# Search for the best laser knife: Konosuke vs. Gesshin vs. Sakai vs. others?



## machalik (Feb 17, 2014)

Hi everyone, this is my first post here.

I have been reading this forum for about half a year and have gained so much theoretical knowledge on Japanese knives as one could possibly hope for in such a short time.

Last year, I started my search for my first serious Japanese knife and originally wanted a damascus Hattori HD (as nearly everyone probably did at some point). After reading a bit, I quickly discovered that there is a plenty other manufacturers, some with better profiles, some with better steels, and eventually I found this gentlemen called Boar_d_laze from whom I must have read pretty much every single post he wrote. I have no idea if you still visit these pages, BDL, but _THANK YOU _for all your contributions here, they made the last 6 months of my life super interesting and helped me so much in deciding what I want.

Long story short, during my research, I doubled and then tripled my budget and bought me a Konosuke HD2 240 mm wa-gyuto. Today I think I might have even bought a funayuki/gyuto 270 mm but I can always do that later (my cutting technique seems to favour a longer flat area at the heel and the extra length would come handy when slicing meat, too).

I am _super-happy_ with my Konosuke. Although I didn't feel brave enough yet to attempt changing its edge from the factory-made, partially convex 50/50 edge to something more acute and asymmetrical, I did polish it with the Arashiyama 6000 and stropped on a piece of newspaper when it started losing some of its bite and it acts like a light saber. That said, I am a newbie in freehand sharpening and am being extra careful before letting the knife on the Bester 1200 to create some asymmetry. I am practicing on other unimportant knives in the meantime and enjoying my Konosuke at its near-factory state, although many of you would say that it can be taken a lot farther (with skill).

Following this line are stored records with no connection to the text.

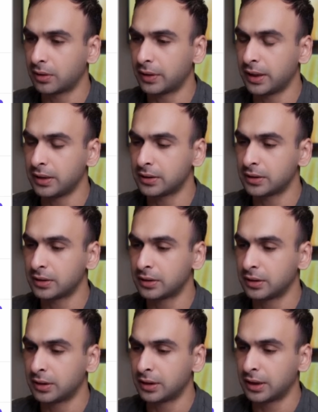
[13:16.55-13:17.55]
right?
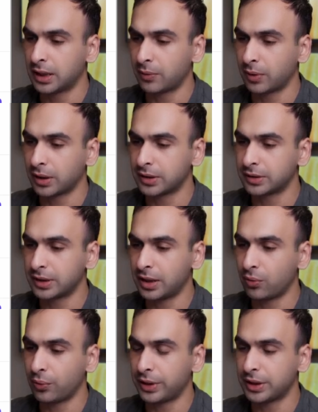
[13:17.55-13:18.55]
And we're going to say
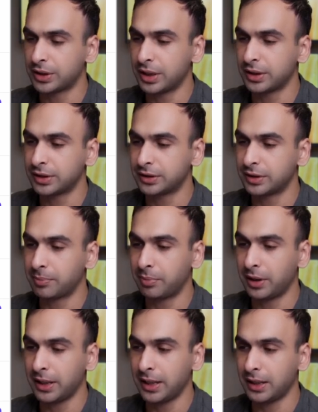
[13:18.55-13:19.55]
when it changes to
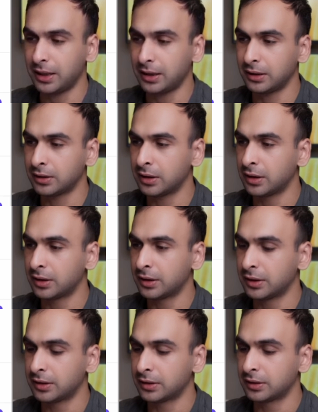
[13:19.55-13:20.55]
planning,
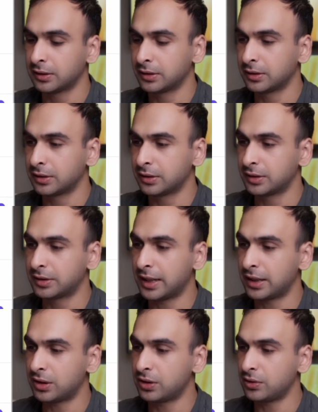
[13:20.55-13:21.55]

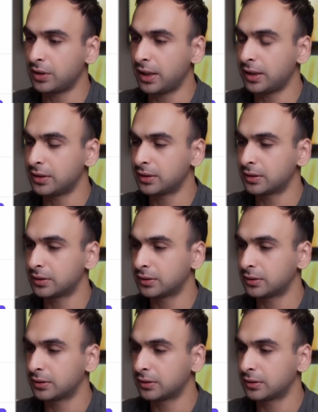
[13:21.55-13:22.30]
set due date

Now, being a curious person, I was looking into the Gesshin knives and was wondering if anyone had any direct experience with comparing their Ginga series to the Konosuke lasers (to talk apples and apples, it would be fair to compare stainless with stainless, white #2 with white #2 etc., and I know there is no HD2 alternative among Gesshins). Is there any significantly different feel to the Gesshin Ginga knives, do they get even sharper or hold the edge longer or possibly have different profile than Konosukes? I am thinking if I come by some cash, I might even buy a Gesshin knife and compare them myself just for the fun of it. Still, I would appreciate if someone shed some light if such a person is here. And what about Sakai Yusuke? I heard they are true lasers, too, although they haven't been on CKTG's stock for a while. It is apparent to me that lasers are the way to go for me and would like to know more about their varieties.

I love the way the Kono falls through raw carrots. I started eating a lot more carrot just because of that. Is there any reason to try out another laser or would it behave the same? I know you will tell me there is in fact no _real_ reason to switch from one knife to the other but think an obsessively curious person who has the time to play around 

Thank you so much for any responses!

Jiri

Czech Republic


----------



## mike9 (Jul 13, 2012)

Kono HD Kiritsuke Gyuto @ 270mm is an amazing machine with the flattish profile you're describing. Here's mine





  








kono2_zps96e10887.jpg




__
mike9


__
Feb 19, 2014


----------



## machalik (Feb 17, 2014)

Hi Mike and thanks for your reply!

For now, I would definitely like to stick with the classic Gyuto shape (for whatever reason, I really don't like the Kiritsuke shape, at annoys me) and am more interested in comparing different brands between each other.

J.


----------